In a paper published on Sept. 28 by the Oxford University Press for the Infectious Diseases Society of America, researchers found they could culture (i.e., they found viable virus in) only 3% of nearly 4,000 positive samples.

Either way, a false positive for old viral debris or an irrelevant positive for such a tiny amount of viral RNA that it couldn’t constitute an infection, provides needless fear and disruption for people.

Basis for lockdowns and severe restrictions

But the problem doesn’t even stop there. Gov. Roy Cooper uses positive test results (“cases”) to dictate widespread restrictions against people and businesses and even threatens to tighten them at any time. The full scope of the economic, financial, personal, and mental health damages from these unprecedented restrictions is yet to be fully realized.

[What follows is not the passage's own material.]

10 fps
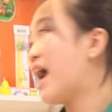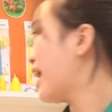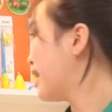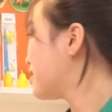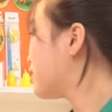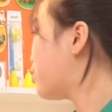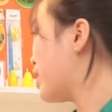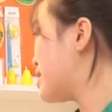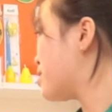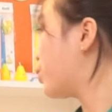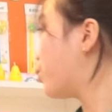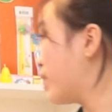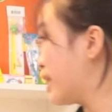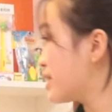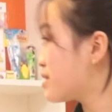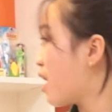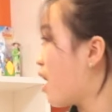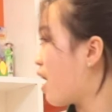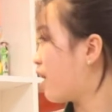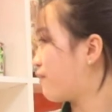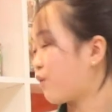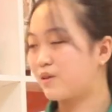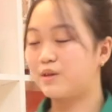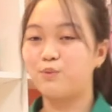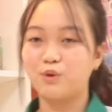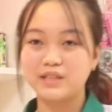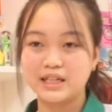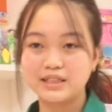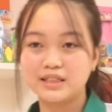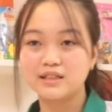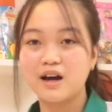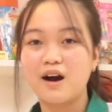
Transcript: and raise awareness for the protection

Top scientists around the world have recently spoken out against lockdowns for those reasons — see the Great Barrington Declaration and the World Health Organization, among others.

Here is what we know:

  • The PCR test cycle threshold in North Carolina is far too high
  • Doctors aren’t told how many cycles were used to arrive at a positive test result
  • A positive test result can’t tell how much or even how viable the viral material it detected is
  • Using the cycle threshold limit supported by research consensus (30 cycles) would have prevented up to 90% of “positive” test results in several other states from being considered positive
  • Severe economic and personal restrictions are being leveled in North Carolina on the basis of positive test results as well as the percentage of test returning positive

The question in North Carolina

Given all that, this question is inescapable:

How many of North Carolina’s “positive” cases would have been negative if the state’s cycle threshold was more in line with what experts recommend?

The answer would have to be a fraction of what we’ve been told.